APA - Austria Presse Agentur

Gedenken an die ersten Schritte zur Republiksgründung

Mit einer Festsitzung haben Österreichs Parlamentarier am Sonntag des ersten Zusammentretens der "Provisorischen Nationalversammlung" vor genau 100 Jahren und damit der entscheidenden Schritte zur Republiksgründung gedacht. Zu Wort meldeten sich die Klubchefs der Parlamentsfraktionen. Aufrufe zum Schutz der Demokratie gab es auch von Historiker- und Politikberaterseite.

Die Zeithistorikerin Barbara Stelzl-Marx erinnerte an die Ereignisse des 21. Oktober 1918. Die deutschen Abgeordneten des Reichstags, 208 Männer, traten damals im Niederösterreichischen Landhaus in Wien zusammen.

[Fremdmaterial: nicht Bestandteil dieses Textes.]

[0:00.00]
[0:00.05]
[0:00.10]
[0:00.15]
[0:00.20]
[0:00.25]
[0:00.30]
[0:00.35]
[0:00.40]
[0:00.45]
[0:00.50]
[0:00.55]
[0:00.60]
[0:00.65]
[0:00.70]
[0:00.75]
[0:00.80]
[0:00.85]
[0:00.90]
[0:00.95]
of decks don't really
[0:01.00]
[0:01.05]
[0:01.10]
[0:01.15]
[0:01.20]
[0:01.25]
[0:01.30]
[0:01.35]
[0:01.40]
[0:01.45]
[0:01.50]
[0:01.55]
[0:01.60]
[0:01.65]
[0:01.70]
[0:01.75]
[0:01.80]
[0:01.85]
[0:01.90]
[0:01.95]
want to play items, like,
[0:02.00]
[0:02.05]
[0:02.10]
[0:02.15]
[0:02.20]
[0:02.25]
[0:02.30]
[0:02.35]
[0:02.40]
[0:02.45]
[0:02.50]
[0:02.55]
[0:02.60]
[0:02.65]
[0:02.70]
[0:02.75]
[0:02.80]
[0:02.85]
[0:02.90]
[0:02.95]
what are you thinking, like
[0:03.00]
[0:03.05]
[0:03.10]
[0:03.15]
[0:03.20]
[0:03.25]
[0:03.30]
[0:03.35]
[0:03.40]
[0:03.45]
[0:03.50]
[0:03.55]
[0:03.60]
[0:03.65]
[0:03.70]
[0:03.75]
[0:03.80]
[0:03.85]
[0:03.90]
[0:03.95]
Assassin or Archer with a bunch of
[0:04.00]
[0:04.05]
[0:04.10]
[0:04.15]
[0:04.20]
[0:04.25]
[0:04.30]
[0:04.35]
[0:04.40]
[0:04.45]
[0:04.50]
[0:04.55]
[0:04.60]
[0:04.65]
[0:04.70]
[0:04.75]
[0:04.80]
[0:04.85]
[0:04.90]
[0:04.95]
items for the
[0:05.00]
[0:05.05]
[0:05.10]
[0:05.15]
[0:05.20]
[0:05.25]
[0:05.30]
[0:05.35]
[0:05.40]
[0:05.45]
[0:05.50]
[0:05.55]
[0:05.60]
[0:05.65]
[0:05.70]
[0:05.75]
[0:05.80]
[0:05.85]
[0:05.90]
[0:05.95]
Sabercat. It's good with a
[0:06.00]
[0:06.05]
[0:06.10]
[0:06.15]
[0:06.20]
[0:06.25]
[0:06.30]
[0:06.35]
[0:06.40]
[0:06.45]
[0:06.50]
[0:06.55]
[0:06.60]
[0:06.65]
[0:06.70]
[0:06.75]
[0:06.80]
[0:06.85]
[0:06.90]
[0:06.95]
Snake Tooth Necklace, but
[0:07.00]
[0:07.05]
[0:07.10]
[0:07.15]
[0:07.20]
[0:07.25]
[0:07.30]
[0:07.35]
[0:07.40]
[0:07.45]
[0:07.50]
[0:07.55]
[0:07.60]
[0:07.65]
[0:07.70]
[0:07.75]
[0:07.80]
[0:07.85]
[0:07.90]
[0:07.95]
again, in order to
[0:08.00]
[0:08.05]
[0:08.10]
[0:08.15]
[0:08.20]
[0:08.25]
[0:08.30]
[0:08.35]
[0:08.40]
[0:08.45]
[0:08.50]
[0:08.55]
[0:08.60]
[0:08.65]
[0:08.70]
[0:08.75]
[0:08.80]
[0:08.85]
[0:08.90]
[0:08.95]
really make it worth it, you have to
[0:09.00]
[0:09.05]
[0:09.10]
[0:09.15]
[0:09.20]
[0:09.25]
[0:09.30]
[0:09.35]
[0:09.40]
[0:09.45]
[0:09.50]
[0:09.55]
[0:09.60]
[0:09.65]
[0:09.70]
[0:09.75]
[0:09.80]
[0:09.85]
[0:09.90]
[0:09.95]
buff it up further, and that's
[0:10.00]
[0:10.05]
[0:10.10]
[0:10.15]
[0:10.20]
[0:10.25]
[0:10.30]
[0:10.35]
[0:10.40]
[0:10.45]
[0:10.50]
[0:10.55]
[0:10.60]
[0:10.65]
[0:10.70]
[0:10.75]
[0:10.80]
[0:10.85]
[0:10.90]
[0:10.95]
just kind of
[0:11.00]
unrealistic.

Sie seien sich der historischen Bedeutung dieses Moments durchaus bewusst gewesen: "Auf der Tagesordnung stand nichts Geringeres als die Gründung eines neuen Staates."

In der Veranstaltung genau an diesem Ort erinnerte die Historikerin an die weiteren Stationen: Die Konstituierung des Staates "Deutsch-Österreich" am 30. Oktober und die Proklamation am 12. November 1918. Die zentralen staatlichen und politischen Grundlagen, aber auch wesentliche sozialpolitische Bestimmungen, seien in diesem Tagen der Ersten Republik geschaffen worden, betonte Stelzl-Marx, doch auch die Sehnsucht nach dem Anschluss an Deutschland sei am Anfang gestanden.

Nach dem Anschluss und dem Ende des Zweiten Weltkriegs konnte die zweite Republik "auf der gescheiterten, umkämpften, erkämpften ersten Republik" aufbauen, so Stelzl-Marx. "Wenn wir uns heute in diesen Minuten an die Tage der Entscheidung 1918 zurückerinnern, wird eines deutlich: Die Demokratie ist ein zerbrechliches Gut, das es nach wie vor permanent zu schützen gilt." Von einer Verantwortung, die es weiterzuschreiben gelte, sprach auch Nationalratspräsident Wolfgang Sobotka (ÖVP).

Von Politikberater Thomas Hofer kam die Aufforderung an die politischen Akteure, sich gegen die aktuelle Erregungskultur zu stellen, zur medialen Alphabetisierung der Menschen beizutragen, selbstbewusst Gestaltungswillen zu zeigen und sich auch scheinbar unerreichbare Ziele zu setzen. Dabei redete er der Vision eines noch fester verankerten und besser gewappneten Demokratieverständnisses das Wort.

Die Reden der Klubchefs fielen dann entsprechend ihrer politischen Verankerung aus. So lobte ÖVP-Klubobmann August Wöginger den Mut der Politiker vor 100 Jahren, anstehende Probleme anzugehen und gemeinsame Lösungen zu finden. Diese Prämisse leite auch die aktuelle Bundesregierung, meinte er. Pamela Rendi-Wagner (SPÖ) beklagte, dass in der Ersten Republik den Menschen und dem politischen Gegner zu wenig zugehört worden sei. In der Zweiten Republik sei das anders gewesen, dies habe ihren Erfolg ausgemacht.

Walter Rosenkranz (FPÖ), der in seiner Rede so wie Wöginger die Republik Österreich hochleben ließ, erinnerte daran, dass im niederösterreichischen Landhaus auch die bürgerliche Revolution im März 1848 ihren Anfang genommen hatte. Er hob den Geist von 1918 und 1945 hervor: "Wir haben Verantwortung auch gegenüber jenen, die uns die Republik so aufgebaut und hinterlassen haben." Beate Meinl-Reisinger (NEOS) äußerte einmal mehr ihre Sorge um die offene Gesellschaft. "Es gibt keine Demokratie ohne liberale Grundprinzipien", betonte sie.

Alfred Noll (Liste Pilz) erinnerte an die Historie des Nationalfeiertags am 12. November, der von den Christlichsozialen bald negiert wurde, vom FPÖ-Vorgänger VdU nach dem Zweiten Weltkrieg aber unterstützt wurde, weil er das Bekenntnis zum Anschluss an Deutschland enthielt. Auf das Jahr 1918 habe man jedenfalls allen Grund stolz zu sein. Die Menschen hätten damals die Zuversicht gehabt, "dass Änderungen nicht nur notwendig, sondern auch möglich sind".